Boreosomus belongs to the family Ptycholepidae (= Boreosomidae/Chungkingichthyidae). Other genera of this family are Acrorhabdus (Spitsbergen), Ardoreosomus (Nevada, United States), Chungkingichthys (China), Ptycholepis (global) and Yuchoulepis (China).

Some studies recover Boreosomus as a potential chondrostean.'

==Description==
A characteristic feature of Boreosomus and other ptycholepids is the dorsal fin, which inserts at the level of the pelvic fins in the middle portion of the body. Most contemporary ray-fins have their dorsal fin in a more posterior position, often opposite to the anal fin. Also typical for ptycholepids are the somewhat rectangular, horizontally arranged suborbital bones.
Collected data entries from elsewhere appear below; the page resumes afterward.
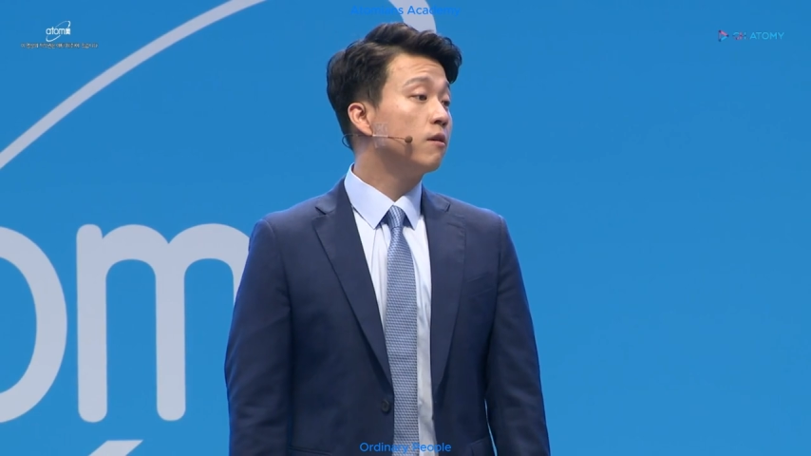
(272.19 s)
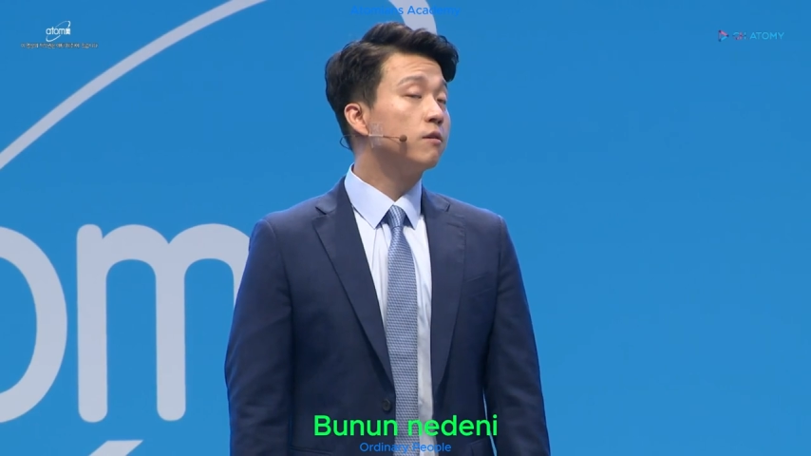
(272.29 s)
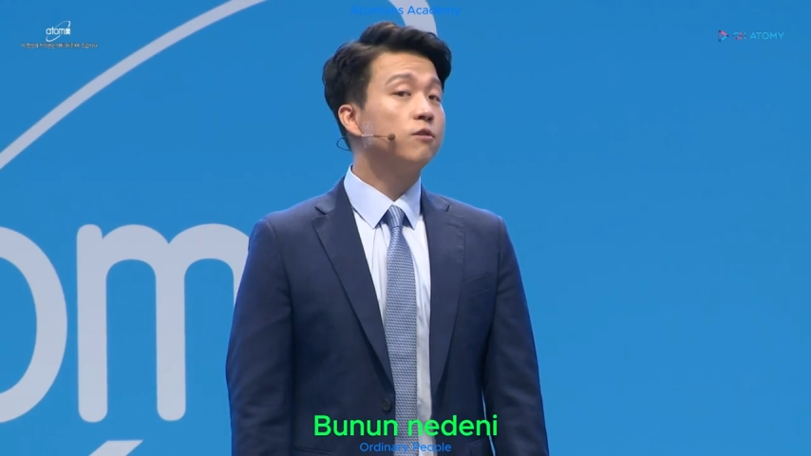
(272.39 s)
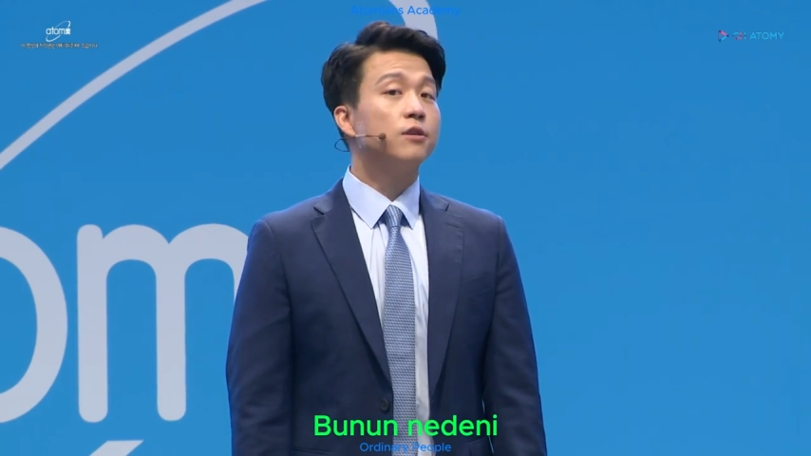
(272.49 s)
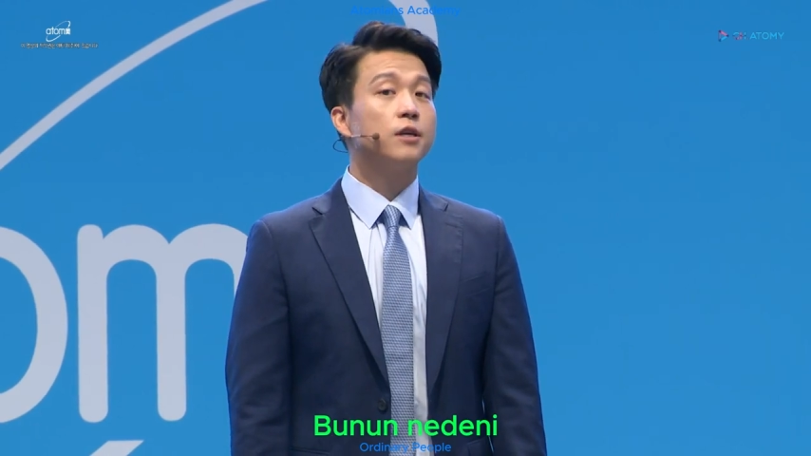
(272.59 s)

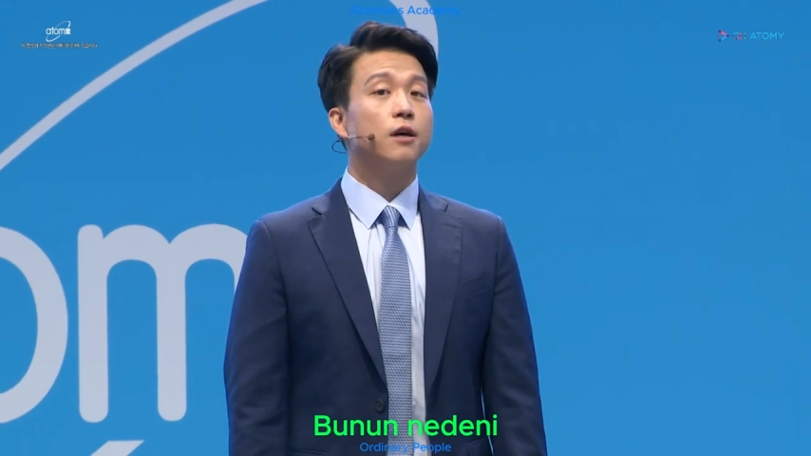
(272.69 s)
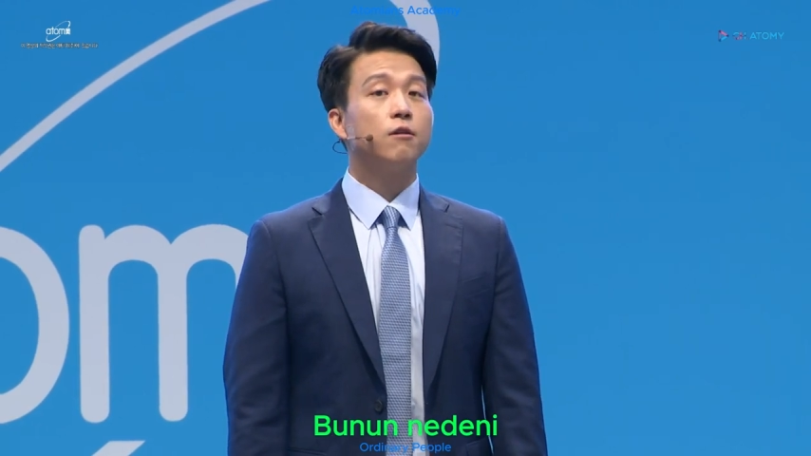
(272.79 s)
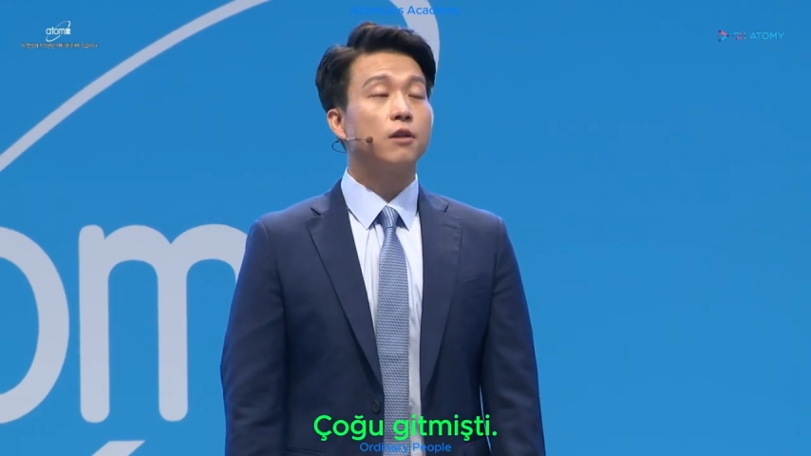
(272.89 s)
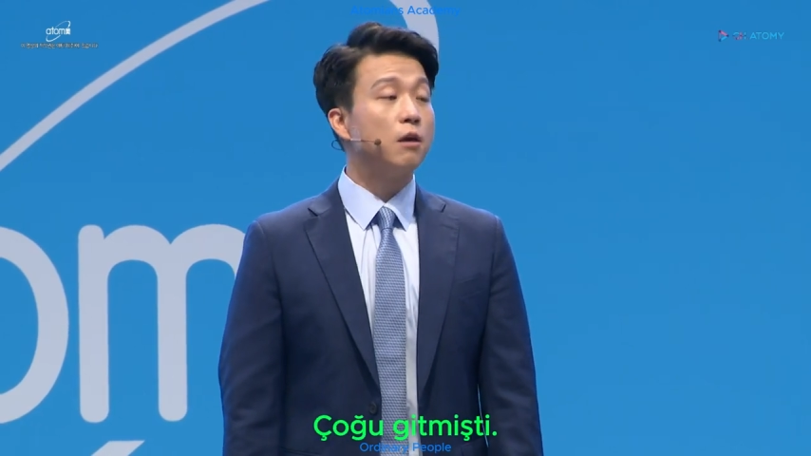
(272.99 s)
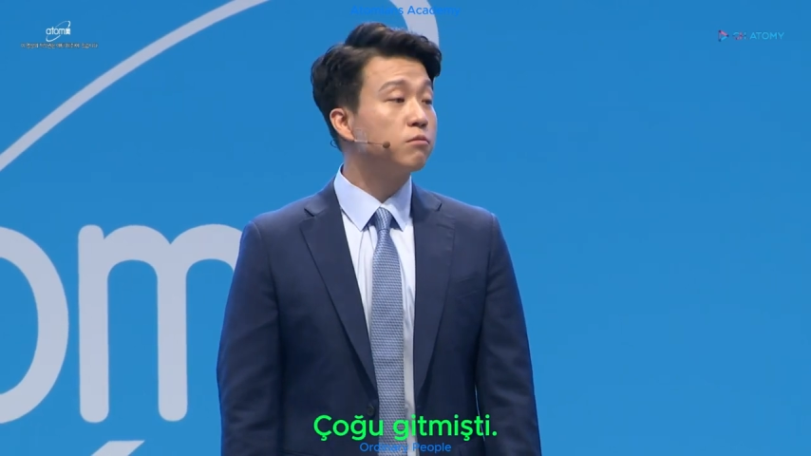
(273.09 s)
그러니까요,
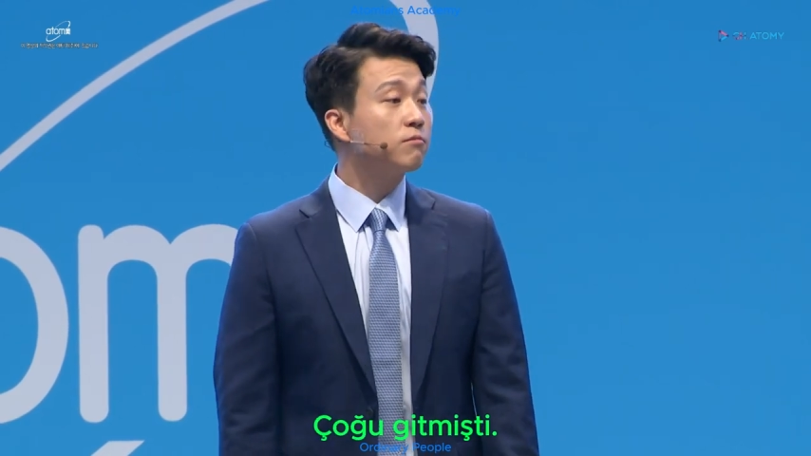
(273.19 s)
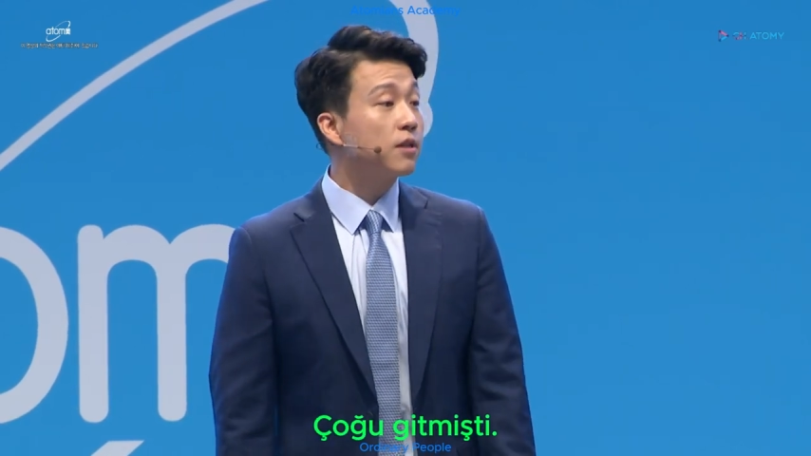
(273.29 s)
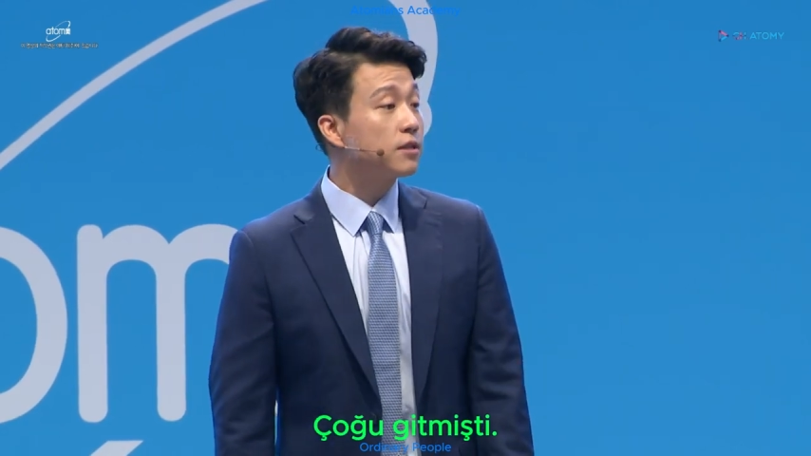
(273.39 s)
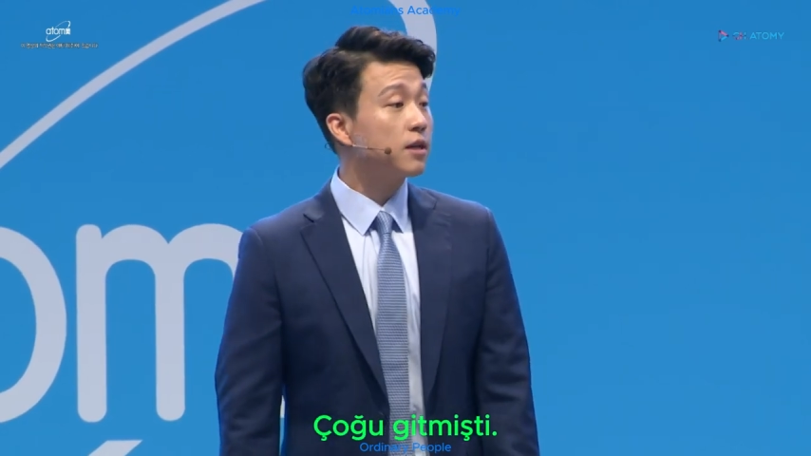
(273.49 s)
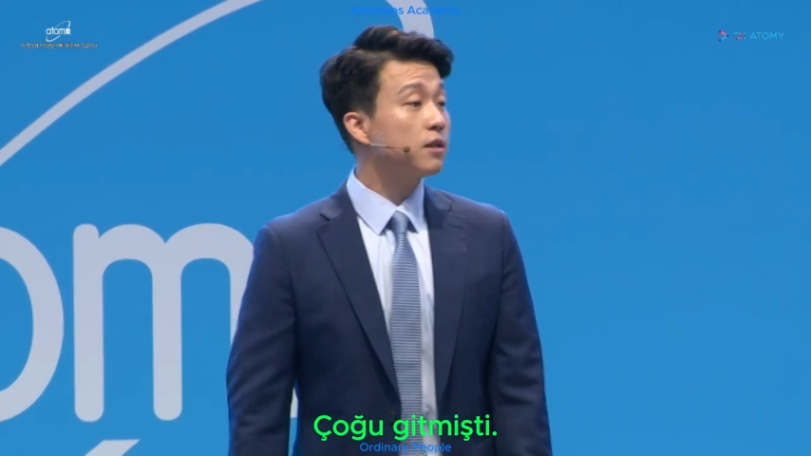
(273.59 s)
대부분
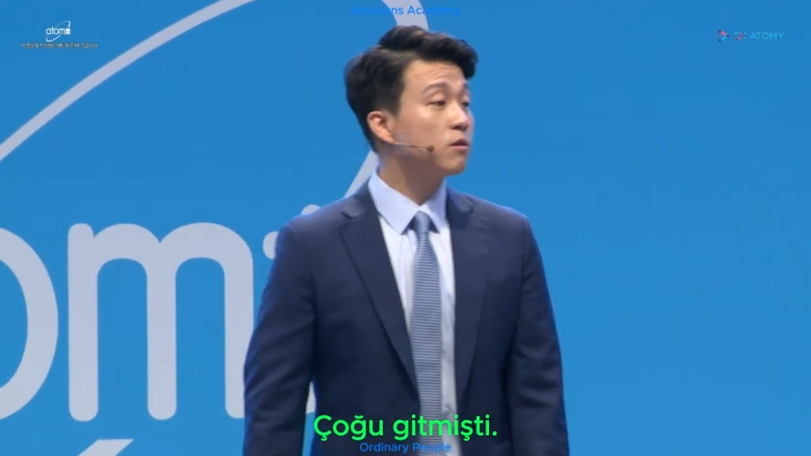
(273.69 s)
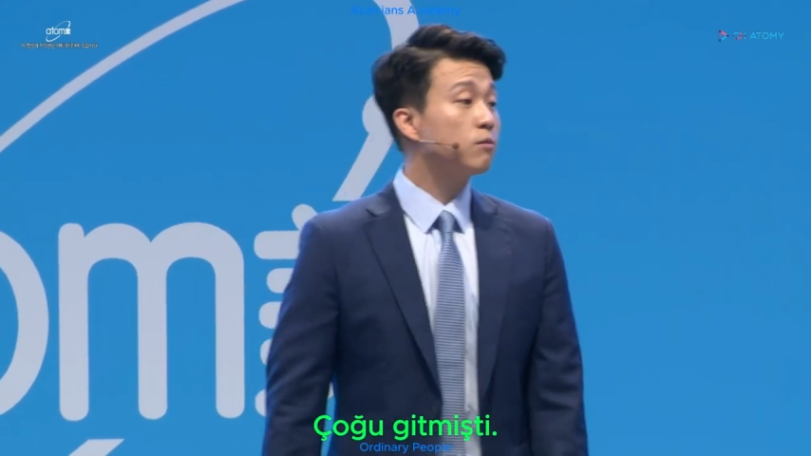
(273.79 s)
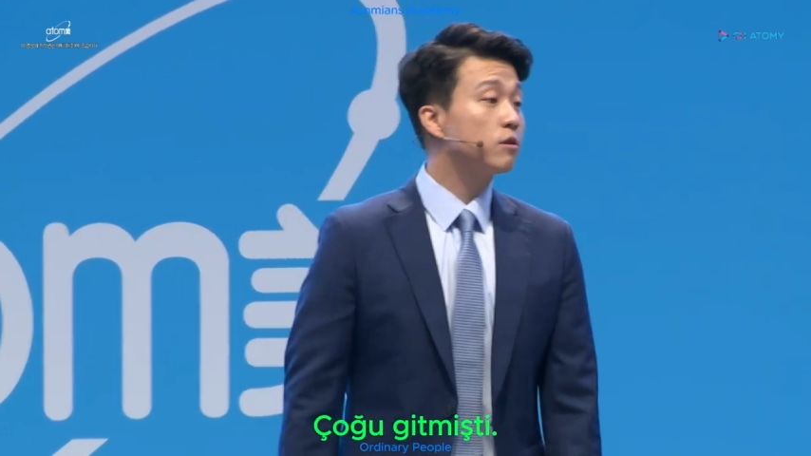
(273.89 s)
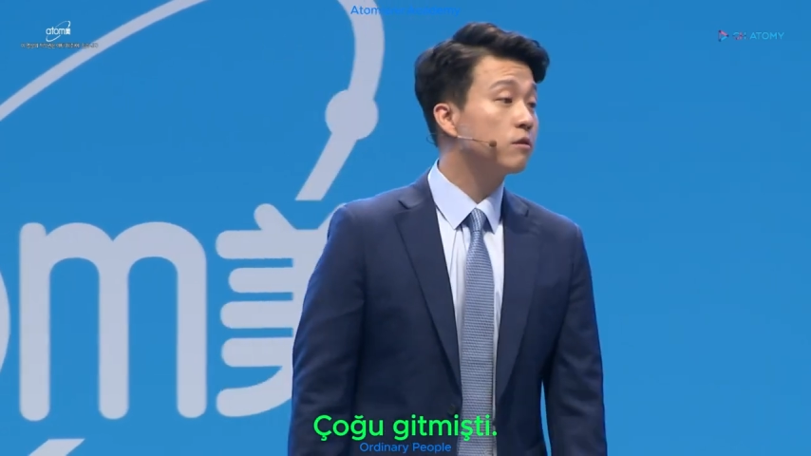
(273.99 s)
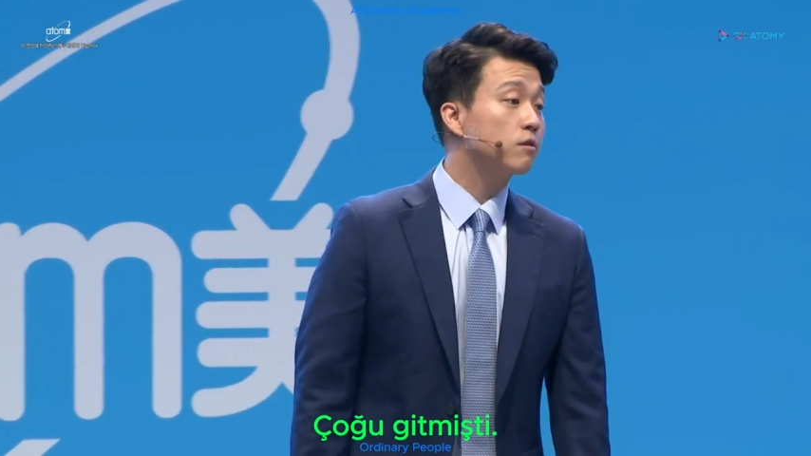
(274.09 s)
다
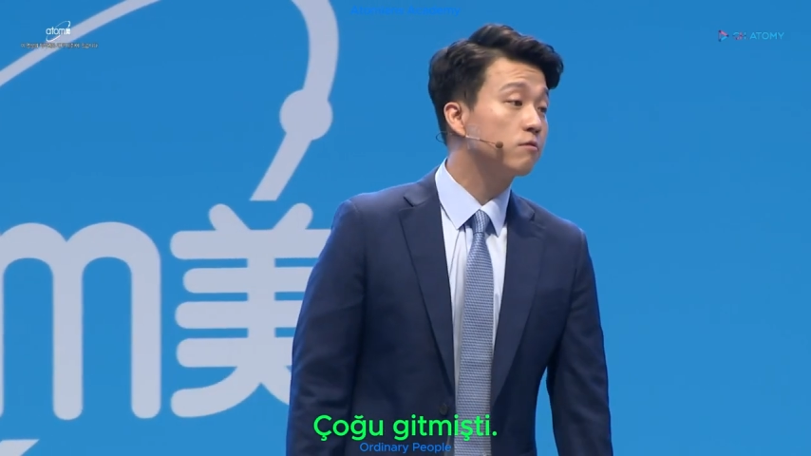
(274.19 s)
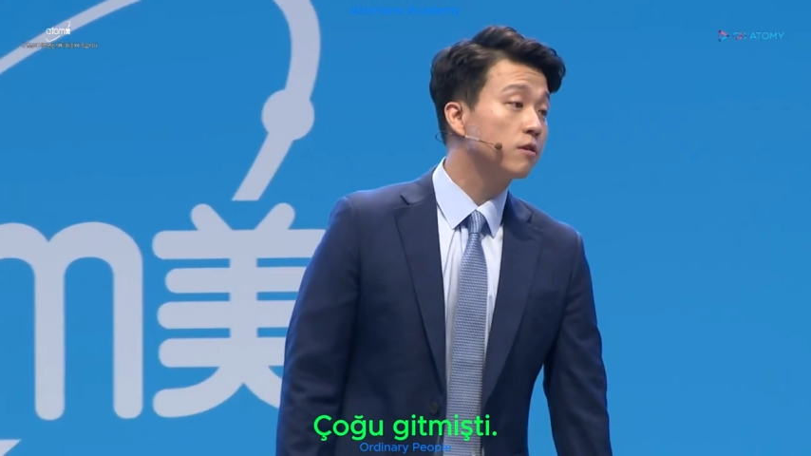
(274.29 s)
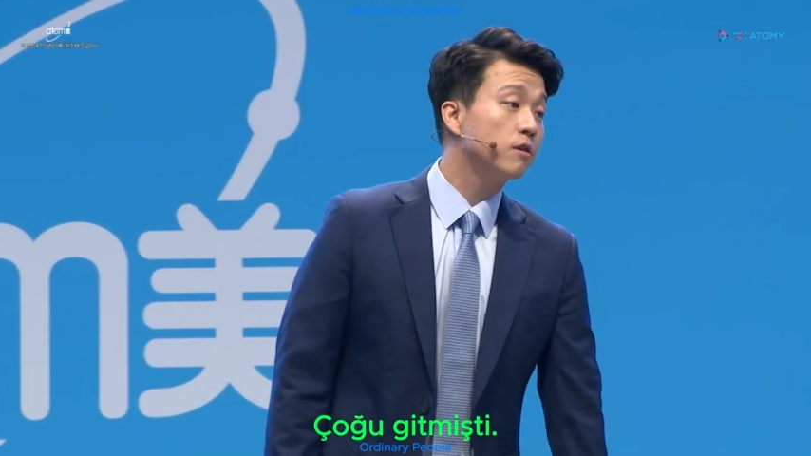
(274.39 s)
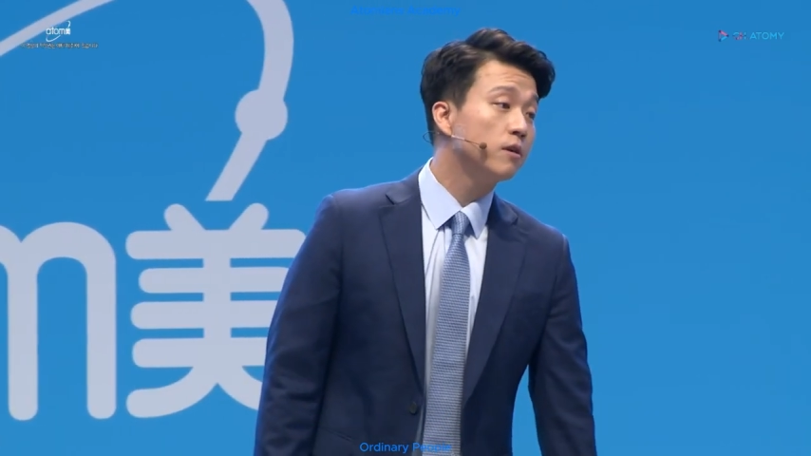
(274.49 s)
사라져버리더라고요.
Boreosomus gillioti could reach a body length of about 10–20 cm. Caudal fin was divided. Scales were strong and rectangular.

==Fossil record==
Boreosomus had a worldwide distribution during the Early Triassic and is also known from the Middle Triassic. Fossils of Boreosomus were found, apart from Spitsbergen (Svalbard), in Greenland, Madagascar, China (Shaanxi), Spain (Catalonia), United States (Arizona), and Canada (British Columbia).

==Species==
- Boreosomus arcticus (Woodward, 1912) [Acrolepis arctica Woodward 1912] (type species) - Early Triassic (Induan) of Svalbard
- Boreosomus gillioti (Priem, 1924) [Diaphorognathus gillioti (Priem 1924); Gyrolepis gillioti Priem 1924] - Early Triassic (Induan) of Madagascar
- Boreosomus piveteaui Nielsen, 1942 - Earliest Triassic (Induan) of Greenland
- Boreosomus reuterskioeldi Stensiö, 1921 - Early Triassic (Induan) of Svalbard
- Boreosomus scaber Stensiö, 1921 - Early Triassic (Spathian) of Svalbard
Indeterminate species are known from the Early Triassic of Canada (British Columbia) and China (Guizhou), as well as the Middle Triassic of Svalbard, Spain, and possibly the United States (Arizona).

The species B. merlei is now placed in Australosomus.